When I was ten, the Cuban Missile crisis erupted. I didn't expect to see eleven. That October Sunday, we sat around the television, watching Russian ships approach Cuba, waiting for JFK to press the button. Mutual Assured Destruction. Slowly, the ships turned. I saw a world reborn, a hope renewed.
Morning has broken,
Like the first morning
Blackbird has spoken,
Like the first bird.
At seventeen I read On the Beach, post Nuclear Holocaust novel, watched Children of Hiroshima, learnt about ICBMs. It seemed impossible that I would live to be twenty. I would be turned into a shadow, only that. Adult insanity ruled.
This is
the way the world ends
This is the way the world ends
This is the way the world ends
Not with a bang but a whimper.
Today I celebrate sixty years in a world on the brink. Sixty years of adult insanity. Nuclear weapons, My Lai massacre, Chernobyl, TMI, Fukushima, global warming, Age of Stupid, species extinctions, African famines, gulf oil spill, Twin Towers, Afghanistan, Iraq--war and still more war. Sixty years, waiting to be turned into a shadow. Sixty years, yearning for peace. And still my spirit is strong.
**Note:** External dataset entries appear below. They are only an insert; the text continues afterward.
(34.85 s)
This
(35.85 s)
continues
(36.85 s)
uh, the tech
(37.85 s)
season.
Drinking a cup of green tea
I stop the war.
I have seen that all faith traditions are true and good and all religions tainted with misogyny and fear of fleshly lusts. Fear drives adult insanity. Fear turns us into shadows, with or without a nuclear holocaust. I have seen that life can be rich and full, even on the brink. I have seen that joy abides in all, beneath the horror, beneath the pain, beneath the fear, for joy is our true nature.
From joy all beings come
By joy they live
And unto joy they all return.
I have learnt that simplicity, contentment and humble pleasure are revolutionary acts capable of transforming the world. And I have seen that Eros, a much-maligned god, deserves a place of honour in my pantheon. He gives much more than sexual ecstasy. He imbues my life with all-embracing love and transcendent passion, colouring everyday things with his radiance. Eros will never allow me to be turned into a shadow.
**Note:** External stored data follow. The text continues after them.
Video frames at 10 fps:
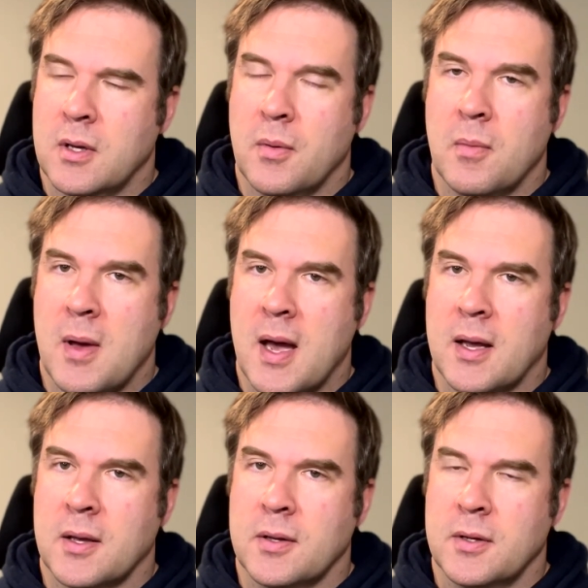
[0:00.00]
coming
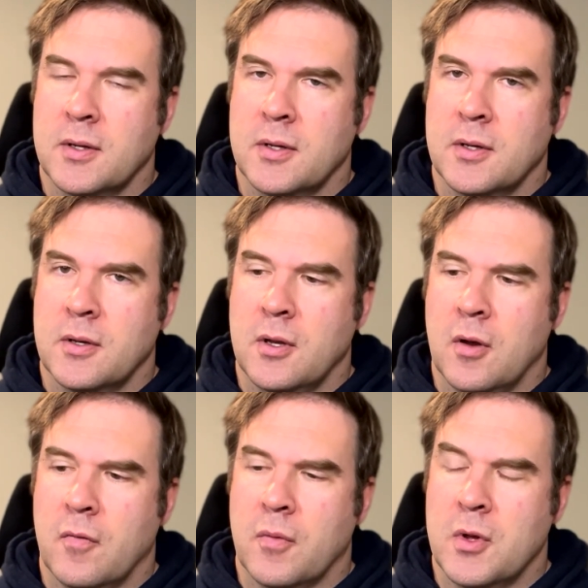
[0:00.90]
back,
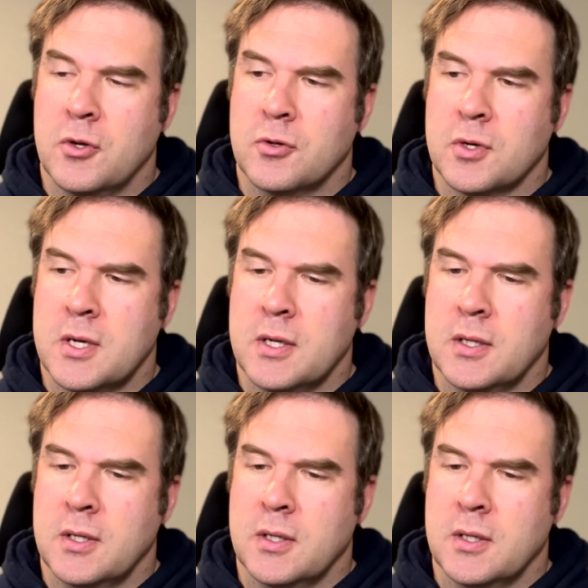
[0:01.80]
you know, from injury.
To see a World in a Grain of Sand And a Heaven in a Wild Flower, Hold Infinity in the palm of your hand And Eternity in an hour.
As a teenager I made friends with Roman pagan poet Horace, translating his poetry and even visiting his house in the Aniene valley. Horace has walked with me ever since, tapping me on the shoulder when I sip a glass of water--how good it tastes!--or wander round the garden--see the flowers, feel the warmth of the sunlight, smell the fragrance, pluck today!
Carpe diem, quam minimum credula postero.
Don't trust tomorrow's bough for fruit
Pluck this, here, now!
For decades I have studied Vedanta, Hinnayana, Mahayana, Tantrayana, Kabbalah, Hasidut, Sufism, Taoism and the Desert fathers. The essential teachings of all mystic traditions are summed up in a hymn I learnt in St Mary's Infant School.
Little drops of water,
Little grains of sand,
Make the mighty ocean
And the pleasant land.
Little deeds of kindness,
Little words of love,
Make our earth a Heaven,
Like the one above.
In sixty years, I have learnt that this world, with its pains, its wars, its catastrophes, this world on the brink, is the birthplace of compassion, the ground of tenderness. And I have come to know that the greatest treasure we can possess is the human heart, in all its love, in all its sorrow, in all its pathos, for the human heart is where time meets eternity.
The clouds that gather round the setting sun
Do take a sober colouring from an eye
That hath kept watch o'er man's mortality;
Another race hath been, and other palms are won.
Thanks to the human heart by which we live,
Thanks to its tenderness, its joys, and fears,
To me the meanest flower that blows can give
Thoughts that do often lie too deep for tears.